Its 02:00 hrs on a cold autumnal night in the countryside of Northern France, 1943. We crouch waiting in the darkness, hidden from sight by the hedgerows that surround the field in front of us.There is silence except for the wind in the trees behind us. The moon light makes shadows across the field, the flickering of the lights from our marker lanterns display the letter “L”, inverted. We start to hear the faint low sound of an aircraft engine in the distance. It gradually grows a little louder, then a little more. We cannot see anything. Then all of a sudden from the darkness appears a small plane, very low over the tree tops. Its a Westland Lysander. Having already done a reccie of the landing zone the pilot brings the Lysander into land, and comes to rest feet away from the marker lights. Engine still running we run towards the aircraft as it begins to make a turn. On the side is a ladder added to these planes especially for those being picked up so they can climb quickly aboard. We clamber up and lift open the canopy and jump in. As we start to close the canopy the pilot is already throttling up the engine moving the plane off in a taxi towards the end of the field nearest to us. The pilot spins the plane around on a sixpence and shifts the throttle up to full power. The Lysander reacts and picks up speed, its new cargo being bumped around as the plane speeds across the uneven field. We attempt to fasten our safety belt. The aircraft lifts off, we are airborne. From landing to taking off has taken around only 10 minutes.
We are heading home after what was a dangerous mission behind enemy lines.
This is typically the experience of the very brave agents of the Special Operations Executive and how they were picked up to return back to Britain during World War 2. But what of the pilots sent to collect them? Flying in complete darkness over the channel, then over the occupied French coast encountering countless anti aircraft batteries and flak as they made their way to a designated pick up point. Often navigating by landmarks like rivers or other features that would be visible on a moonlit night. These pilots were assigned to the Royal Air Force Special Duties Service. Comprised of four squadrons this unit flew support missions in all theatres during World War 2. The first and second squadrons flew in northern Europe, the third added to specifically serve the Mediterranean area and the fourth to serve in the Far East. Missions were not only related to the dropping off and picking up of secret agents or high ranking officers and dignitaries. The unit also carried out drops of supplies behind enemy lines to help the resistance effort in various countries. Anything from food, to ammunition, to medical supplies and even ink and bicycles were dropped by parachute from Armstrong Whitworth Whitley, Stirling and Halifax bombers. All three aircraft providing great options for the quantity of cargo required in any given drop. Later on in the war the ever so familiar Dakota was also employed by the group, its ability to land and take off on short air strips or just in fields being extremely useful.
But it was the Westland Lysander featured in our articles image and in our narration at the start that perhaps is the most iconic of aircraft used. Adapted and modified to make the missions of drop off and pick up more efficient they were the main aircraft used to carry the agents behind the enemy lines. Not a particularly fast aircraft the Lysander was a sitting target during any normal operations on the front line. Where it came into its own was in the ability to land and take off on even smaller fields than that of the Dakota.
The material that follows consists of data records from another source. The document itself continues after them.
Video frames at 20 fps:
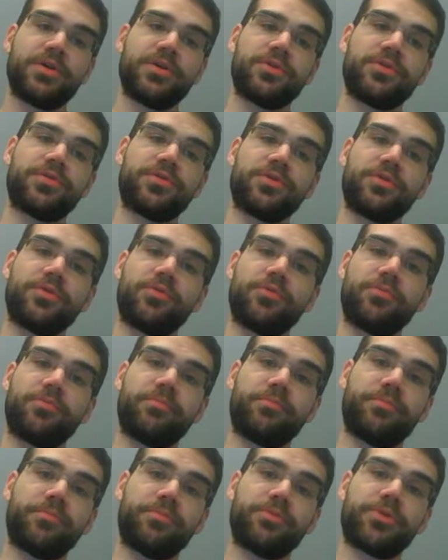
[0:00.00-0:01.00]
So
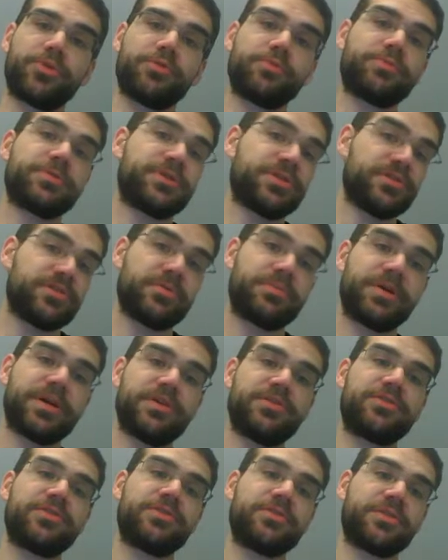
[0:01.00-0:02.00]
through
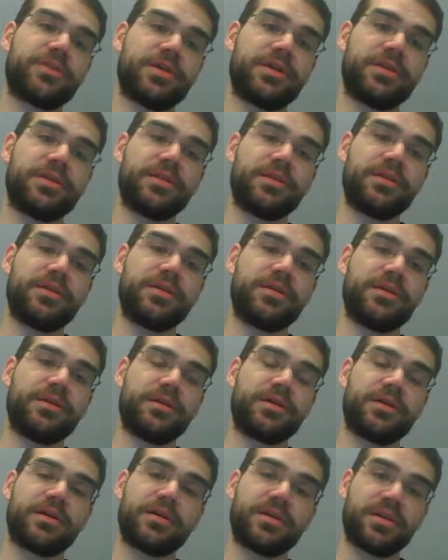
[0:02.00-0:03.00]
participation in
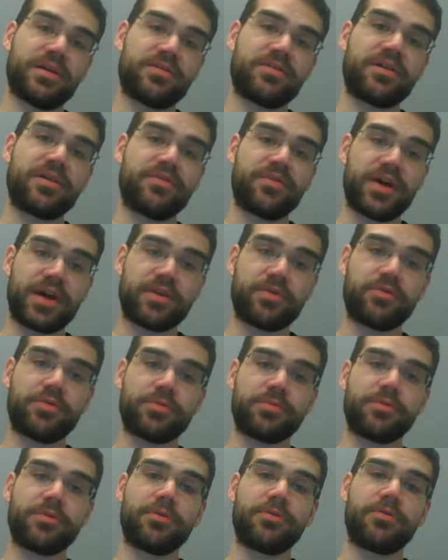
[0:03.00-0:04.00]
the NSF I-Core
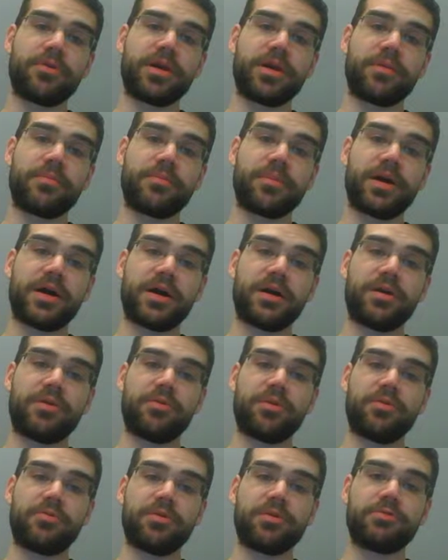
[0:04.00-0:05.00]
program,
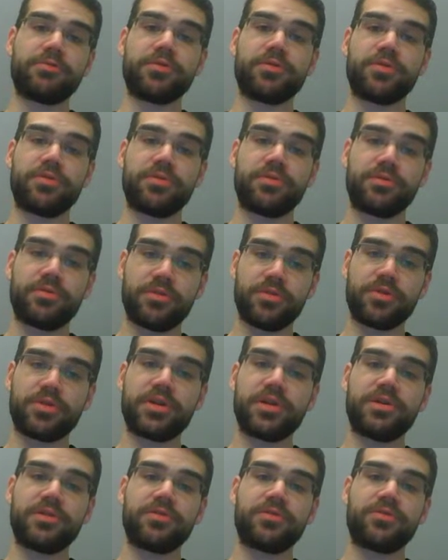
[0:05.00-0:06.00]
we were
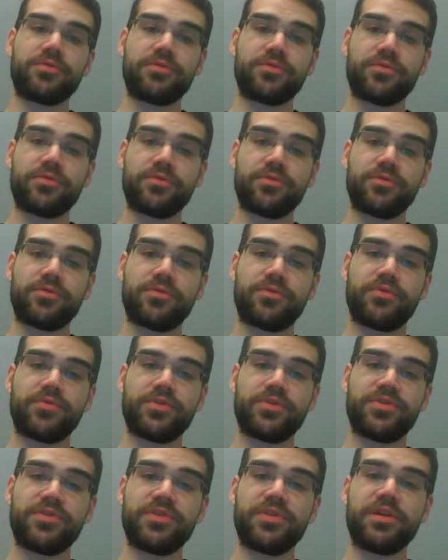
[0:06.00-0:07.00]
looking
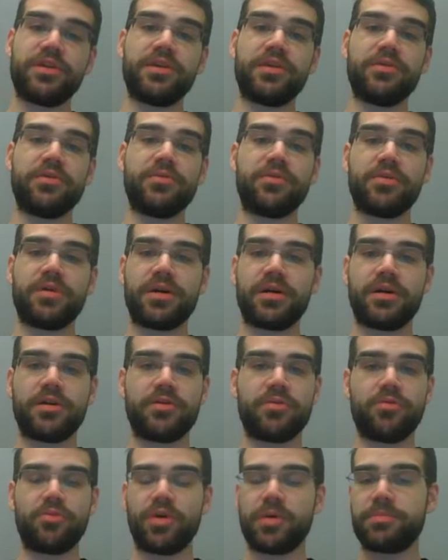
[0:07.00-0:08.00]
to see
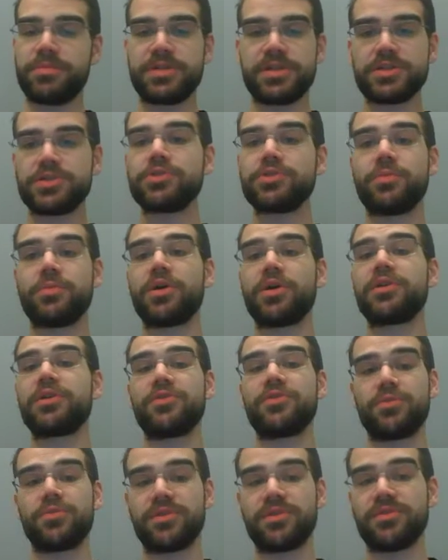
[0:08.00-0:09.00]
what potential markets would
From this point of view and of course before the days of helicopters the ability to be able to get down and back up again in a tight area was priceless. When extra fuel capacity was added plus a ladder attached to the side, with also the freeing up of space inside the aircraft they could carry 2 personnel in addition to the pilot. The pilots of this most vital of RAF units are probably amongst the least known heroes of the war. Their tenacity, skill, ability to work alone and sheer bravery meant they were a special group. They flew tons of vital supplies to help defeat the enemy but also risked their own lives to deliver or collect the secret agents of the Special Operations Executive.